Because of these events, the supply of base stocks is tight and prices are way up. White oils are scarce, Group III base stocks are in short supply, and prices for all types and grades of base stocks have climbed roughly 85 percent over the last two years.

In addition, despite the anticipated expansion of the Motiva refinery in Port Arthur, Texas, at this writing no new juice is flowing yet from its veins. This delay has further impacted the anticipated supply of Group II and II+ base stocks. As a result, the entire lubricants industry continues to struggle as companies implement force majeure and allocations of both base stocks and finished lubricants.

In Europe, the base stock supply picture is not much different. The market there remains very tight, with white oil scarce due to the recent shutdown at the ExxonMobil refinery in Port Jerome, France. The continents Group III is also tight as imports from the Far East are limited, although in the short term some Russian base stocks may flow into Europe to balance some of the regional shortfall. Many majors in the region have shut-downs in progress or scheduled, while Asia-Pacific and in particular China continue to increase their demand for all base stock grades at an alarming pace.

Thats today. But what does the future hold?

Although some of todays supply shortfall will be addressed following the various refinery turnarounds, the availability of base stocks in the near- to mid-term should remain a significant concern to many producers, traders and blenders.

First, although the Motiva expansion will add valuable Group II and II+ barrels to a supply-deficient market, Shells recent announcement that it will market the Motiva stocks in Europe has many wondering how much of the new output will be realized in the U.S. Market.

Another concern is Valeros announcement about its intention to cease Group I production in Paulsboro, N.J., perhaps in 2007. Although this will help to further balance the Group I surplus, it leaves the U.S. Northeast with only one regional base stock producer, American Refining Group.

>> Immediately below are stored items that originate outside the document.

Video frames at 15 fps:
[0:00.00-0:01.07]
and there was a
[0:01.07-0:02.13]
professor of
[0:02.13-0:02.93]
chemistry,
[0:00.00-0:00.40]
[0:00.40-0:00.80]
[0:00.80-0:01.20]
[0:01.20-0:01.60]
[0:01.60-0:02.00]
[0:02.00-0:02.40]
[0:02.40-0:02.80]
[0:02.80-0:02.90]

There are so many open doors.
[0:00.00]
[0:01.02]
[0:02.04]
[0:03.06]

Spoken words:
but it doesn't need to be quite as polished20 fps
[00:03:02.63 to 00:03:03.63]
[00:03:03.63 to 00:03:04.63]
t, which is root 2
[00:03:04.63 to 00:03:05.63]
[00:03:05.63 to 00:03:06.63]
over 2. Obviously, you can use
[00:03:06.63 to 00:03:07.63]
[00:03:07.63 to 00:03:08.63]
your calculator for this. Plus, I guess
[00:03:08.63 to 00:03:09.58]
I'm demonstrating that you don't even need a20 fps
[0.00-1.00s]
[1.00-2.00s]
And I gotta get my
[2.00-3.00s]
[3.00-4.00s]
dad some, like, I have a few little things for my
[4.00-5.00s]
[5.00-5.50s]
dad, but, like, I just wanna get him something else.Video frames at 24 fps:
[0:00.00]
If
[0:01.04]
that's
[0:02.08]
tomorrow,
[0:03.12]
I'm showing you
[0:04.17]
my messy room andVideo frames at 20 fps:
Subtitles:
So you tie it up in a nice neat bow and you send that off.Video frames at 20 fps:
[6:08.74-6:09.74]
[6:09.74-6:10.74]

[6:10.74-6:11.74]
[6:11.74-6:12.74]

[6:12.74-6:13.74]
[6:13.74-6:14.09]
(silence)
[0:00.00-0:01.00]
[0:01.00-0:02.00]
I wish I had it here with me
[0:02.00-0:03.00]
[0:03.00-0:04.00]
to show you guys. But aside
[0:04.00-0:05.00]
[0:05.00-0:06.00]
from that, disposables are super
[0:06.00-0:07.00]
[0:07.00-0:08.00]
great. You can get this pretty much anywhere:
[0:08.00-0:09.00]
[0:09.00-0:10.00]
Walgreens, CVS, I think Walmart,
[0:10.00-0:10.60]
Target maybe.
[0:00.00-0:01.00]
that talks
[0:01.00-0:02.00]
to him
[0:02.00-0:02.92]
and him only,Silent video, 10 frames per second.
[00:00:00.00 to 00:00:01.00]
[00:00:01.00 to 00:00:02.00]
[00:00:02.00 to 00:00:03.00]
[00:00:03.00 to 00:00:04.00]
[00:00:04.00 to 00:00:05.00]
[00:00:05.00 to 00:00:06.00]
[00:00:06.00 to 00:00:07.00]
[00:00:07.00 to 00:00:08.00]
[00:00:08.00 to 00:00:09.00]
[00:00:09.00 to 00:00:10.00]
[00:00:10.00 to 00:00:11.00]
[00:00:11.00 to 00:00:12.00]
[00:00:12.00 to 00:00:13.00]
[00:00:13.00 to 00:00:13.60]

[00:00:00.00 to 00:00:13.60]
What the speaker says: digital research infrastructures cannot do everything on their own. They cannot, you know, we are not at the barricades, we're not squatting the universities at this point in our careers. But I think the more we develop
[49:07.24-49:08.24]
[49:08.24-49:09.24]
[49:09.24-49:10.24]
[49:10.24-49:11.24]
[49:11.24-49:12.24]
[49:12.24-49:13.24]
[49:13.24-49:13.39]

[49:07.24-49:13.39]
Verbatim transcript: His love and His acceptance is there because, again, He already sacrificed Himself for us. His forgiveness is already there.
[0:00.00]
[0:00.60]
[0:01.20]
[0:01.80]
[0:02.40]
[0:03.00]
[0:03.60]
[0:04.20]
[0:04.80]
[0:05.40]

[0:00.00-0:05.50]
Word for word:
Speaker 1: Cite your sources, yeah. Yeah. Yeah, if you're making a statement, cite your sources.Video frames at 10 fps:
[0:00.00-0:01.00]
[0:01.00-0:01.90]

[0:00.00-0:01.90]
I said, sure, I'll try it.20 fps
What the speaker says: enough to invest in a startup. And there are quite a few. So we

Plans for small Group II/II+/III expansions at Petro-Canada and Calumet also offer the market little assurance of a recovery. Thats because these expansions will be offset somewhat by the withdrawal of Imperial Oil from the hydro-cracked base stock market.

And finally, for those still waiting for the flood of high-quality, low-cost gas-to-liquid base stocks to hit our shores, help could indeed be on the way – although many of the announced projects remain just announcements. The question remains as to the actual number of new GTL and Group III facilities that will be built with the interest of producing high-performance base stocks.

All this means there is a reasonably high probability that the U.S. supply of base stock will remain short in the near term and prices will continue to rise.

But it also suggests another point: When the industry runs lean, makes to order, participates in just-in-time delivery, and consolidates production to a small number of behemoth suppliers clustered in a narrow band of geography, we become more susceptible to supply-line interruptions. Rather than spreading our risk, we have consolidated it. This might not be what buyers of base stocks want to hear or believe, but it is something they need to know and understand when judging the forecasts they hear.

Although no one can predict Category 5s, fires and floods, we can be sure that something unexpected will occur; it always does. Except now when it does, its impact will be greater than ever before.